Ammianus also noted that the province was named "as if celebrating a minor triumph" (velut ovans). This was a lesser celebration held for unspectacular victories, as over slave revolts, and unusual for the destruction of a barbarian horde. One explanation is that the mutinous soldiers or even rebellious governors may have been involved, as full triumphs were never celebrated in victories over Roman citizens. Theodosius's lenient treatment of the conspirators involved with the rebel Valentine suggests discontent was already uncomfortably widespread.

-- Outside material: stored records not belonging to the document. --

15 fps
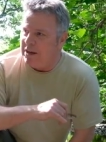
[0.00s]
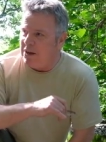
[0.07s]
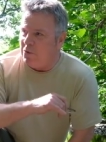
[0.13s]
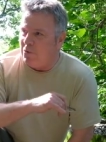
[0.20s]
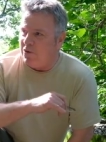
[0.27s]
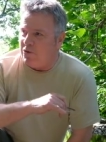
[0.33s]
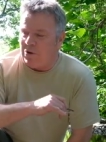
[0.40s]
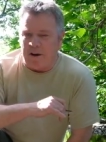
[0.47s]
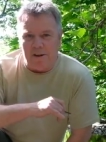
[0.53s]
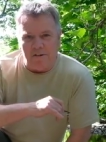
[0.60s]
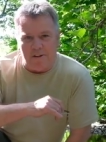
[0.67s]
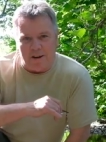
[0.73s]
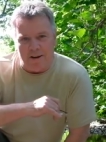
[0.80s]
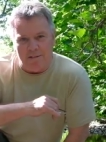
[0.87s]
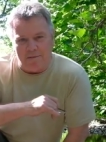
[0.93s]
was
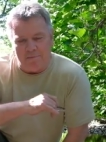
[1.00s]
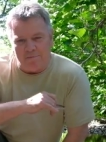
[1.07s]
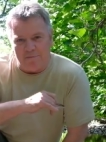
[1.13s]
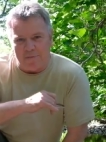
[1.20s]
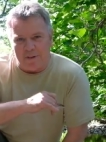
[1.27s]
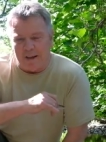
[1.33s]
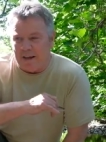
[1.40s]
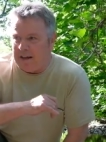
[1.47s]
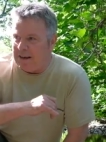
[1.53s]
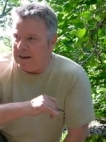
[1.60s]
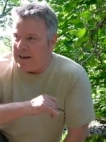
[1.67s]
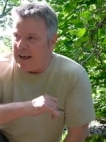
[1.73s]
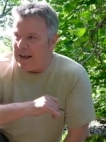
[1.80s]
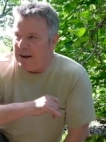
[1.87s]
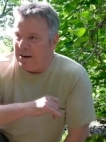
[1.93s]
rising, uh,
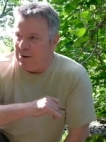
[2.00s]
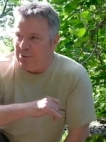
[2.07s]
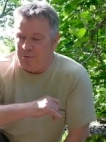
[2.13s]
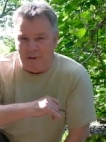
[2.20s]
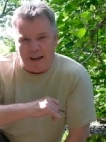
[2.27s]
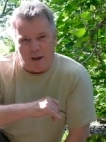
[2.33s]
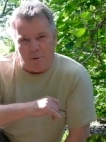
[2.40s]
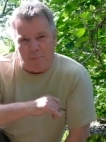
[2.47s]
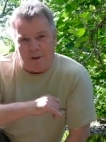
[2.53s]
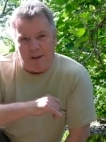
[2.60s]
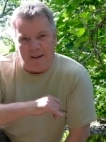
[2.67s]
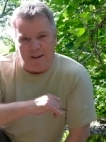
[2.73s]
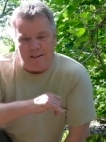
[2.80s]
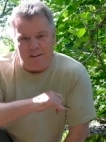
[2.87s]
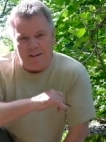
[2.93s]
let alone get up
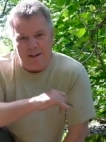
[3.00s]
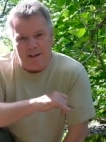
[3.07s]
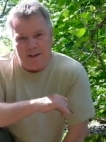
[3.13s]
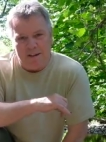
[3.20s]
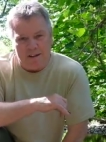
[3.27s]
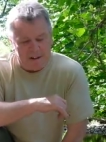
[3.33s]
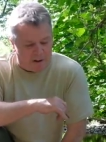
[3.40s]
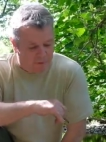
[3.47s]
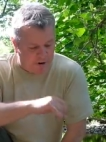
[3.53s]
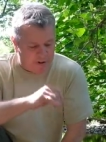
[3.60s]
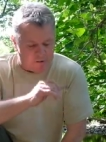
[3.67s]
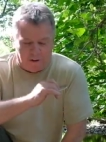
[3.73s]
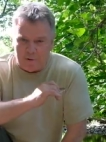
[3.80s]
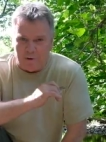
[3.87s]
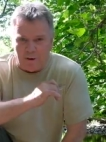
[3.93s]
here and
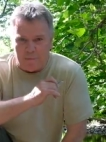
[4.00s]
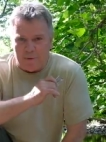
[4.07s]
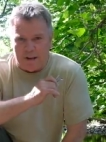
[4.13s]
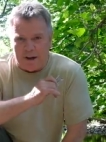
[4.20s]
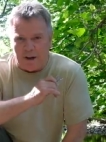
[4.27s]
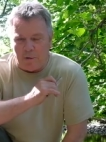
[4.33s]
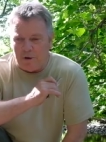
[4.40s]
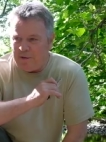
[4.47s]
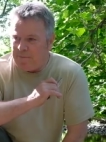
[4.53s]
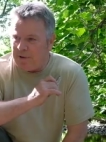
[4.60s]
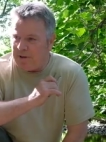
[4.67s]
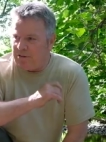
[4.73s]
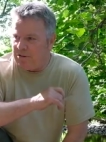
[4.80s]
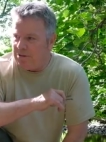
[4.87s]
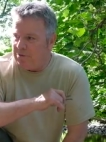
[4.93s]
rescue all my
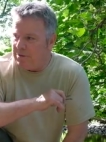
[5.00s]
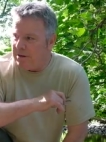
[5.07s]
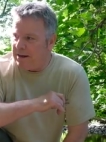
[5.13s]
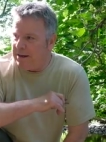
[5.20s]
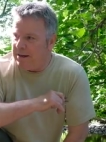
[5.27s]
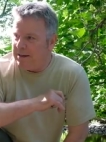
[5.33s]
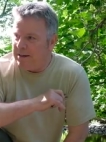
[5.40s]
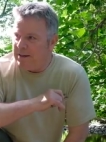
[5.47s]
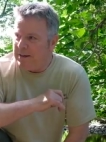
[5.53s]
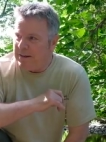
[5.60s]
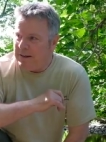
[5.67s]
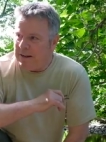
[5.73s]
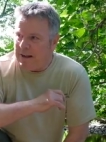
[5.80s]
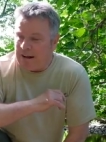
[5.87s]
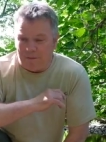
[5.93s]
equipment. So. Uh,
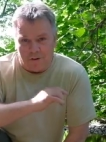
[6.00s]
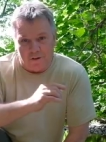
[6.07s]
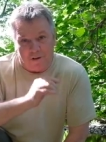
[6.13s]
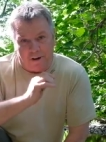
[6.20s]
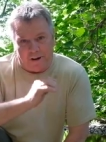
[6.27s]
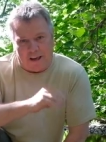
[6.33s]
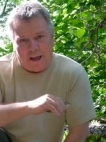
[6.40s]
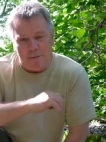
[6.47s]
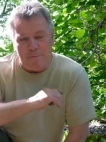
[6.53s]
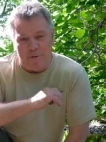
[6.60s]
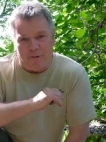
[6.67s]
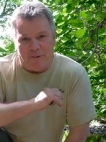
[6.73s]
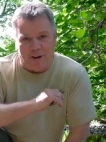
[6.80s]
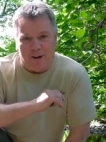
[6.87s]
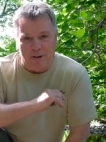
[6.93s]
I've just got to keep my
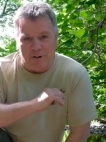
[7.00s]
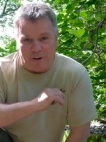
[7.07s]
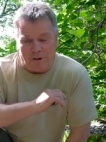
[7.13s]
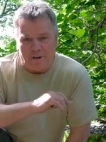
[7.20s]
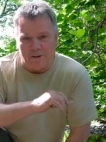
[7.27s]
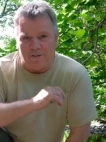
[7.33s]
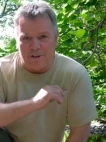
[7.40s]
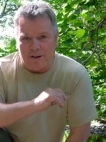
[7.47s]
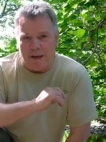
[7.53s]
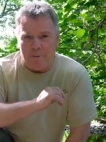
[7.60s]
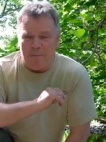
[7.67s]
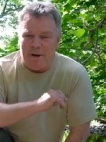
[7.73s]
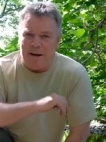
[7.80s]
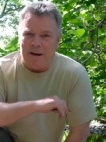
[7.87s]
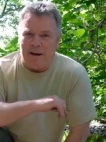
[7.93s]
fingers crossed and
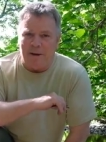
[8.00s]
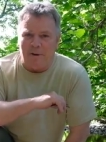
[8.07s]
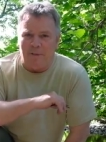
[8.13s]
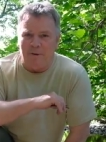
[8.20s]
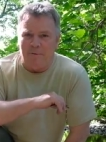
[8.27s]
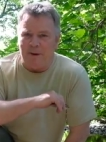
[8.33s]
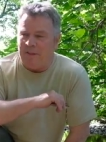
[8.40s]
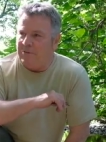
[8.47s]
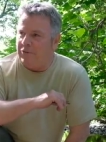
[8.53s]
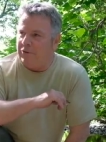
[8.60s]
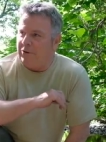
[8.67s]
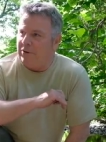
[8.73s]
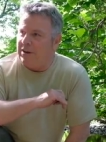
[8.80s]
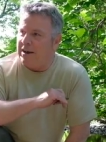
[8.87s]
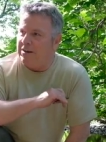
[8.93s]
keep my eye on the weather
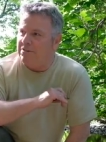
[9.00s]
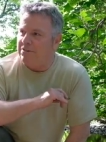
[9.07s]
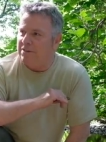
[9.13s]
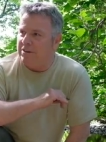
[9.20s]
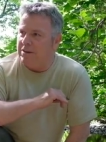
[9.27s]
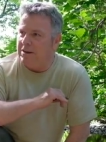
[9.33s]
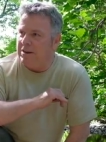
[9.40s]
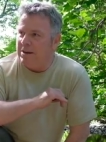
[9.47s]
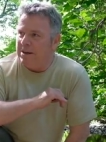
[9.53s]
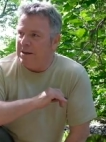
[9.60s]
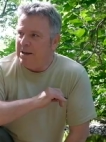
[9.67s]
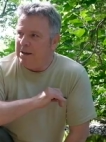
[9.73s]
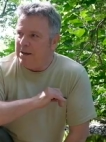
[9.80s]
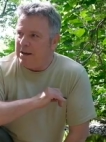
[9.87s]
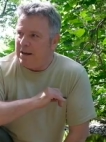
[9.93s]
forecast, and
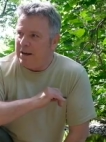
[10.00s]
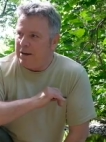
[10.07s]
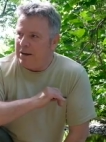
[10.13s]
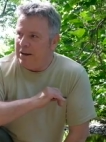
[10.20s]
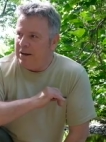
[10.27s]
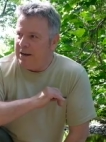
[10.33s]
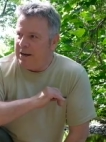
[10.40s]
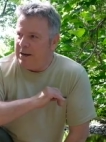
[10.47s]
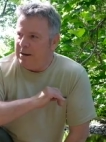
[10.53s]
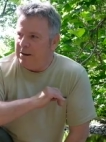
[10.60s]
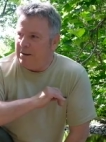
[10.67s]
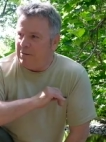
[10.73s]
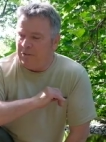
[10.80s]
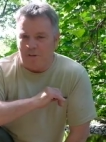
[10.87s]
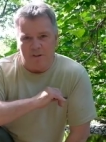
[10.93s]
and uh,
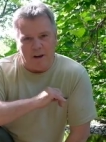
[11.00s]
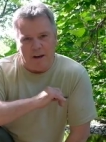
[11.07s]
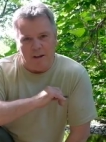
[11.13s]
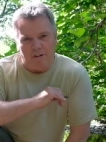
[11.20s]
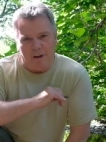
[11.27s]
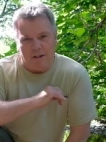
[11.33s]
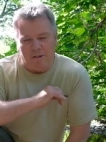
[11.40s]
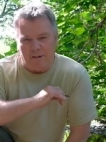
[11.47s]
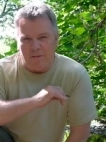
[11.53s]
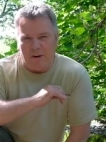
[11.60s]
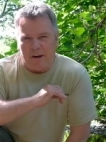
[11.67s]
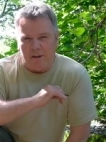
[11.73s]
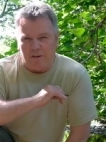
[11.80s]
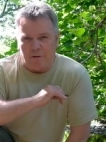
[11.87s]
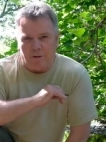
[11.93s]
if there's any chance of
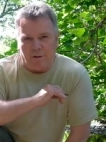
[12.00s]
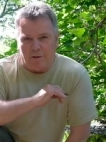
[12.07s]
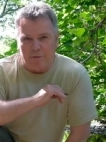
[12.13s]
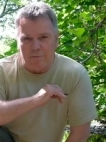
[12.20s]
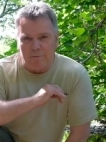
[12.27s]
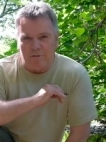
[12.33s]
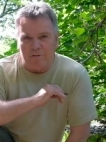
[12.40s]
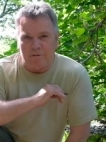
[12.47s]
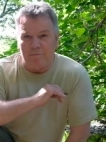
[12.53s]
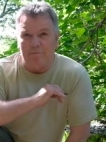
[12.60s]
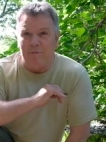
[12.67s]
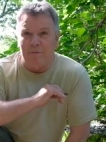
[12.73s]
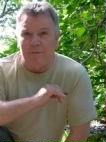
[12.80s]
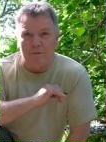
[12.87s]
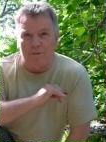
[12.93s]
any storms
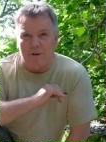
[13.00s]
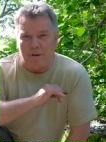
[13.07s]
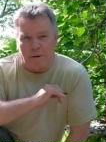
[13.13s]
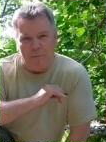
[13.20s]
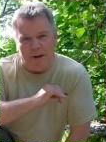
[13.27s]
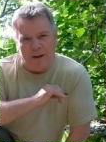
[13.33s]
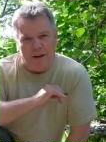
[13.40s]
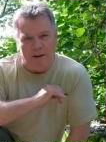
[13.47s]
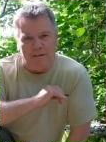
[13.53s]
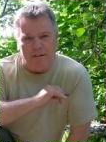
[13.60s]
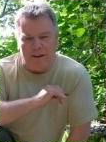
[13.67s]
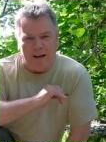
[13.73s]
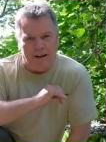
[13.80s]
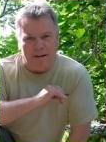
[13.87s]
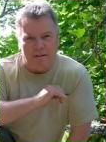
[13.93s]
coming
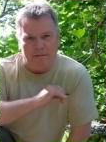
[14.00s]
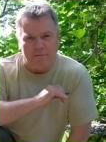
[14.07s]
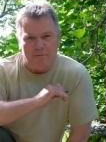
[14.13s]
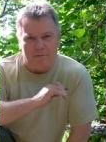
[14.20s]
in, then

Describing the metropolitan sees of the early British church established by SS Fagan and "Duvian", Gerald of Wales placed Valentia in Scotland and improbably fixed its bishop's seat (and thus provincial capital) at St Andrews. William Camden, looking at Ammianus, considered it the recaptured northern portion of Maxima Caesariensis, which he placed around Eboracum (York). This was generally accepted after the appearance of Charles Bertram's highly-influential 1740s forgery The Description of Britain, which placed the province between the two walls and even named the area north of the Antonine Wall as a separate province of Vespasiana. His work was, however, debunked over the course of the mid-19th century.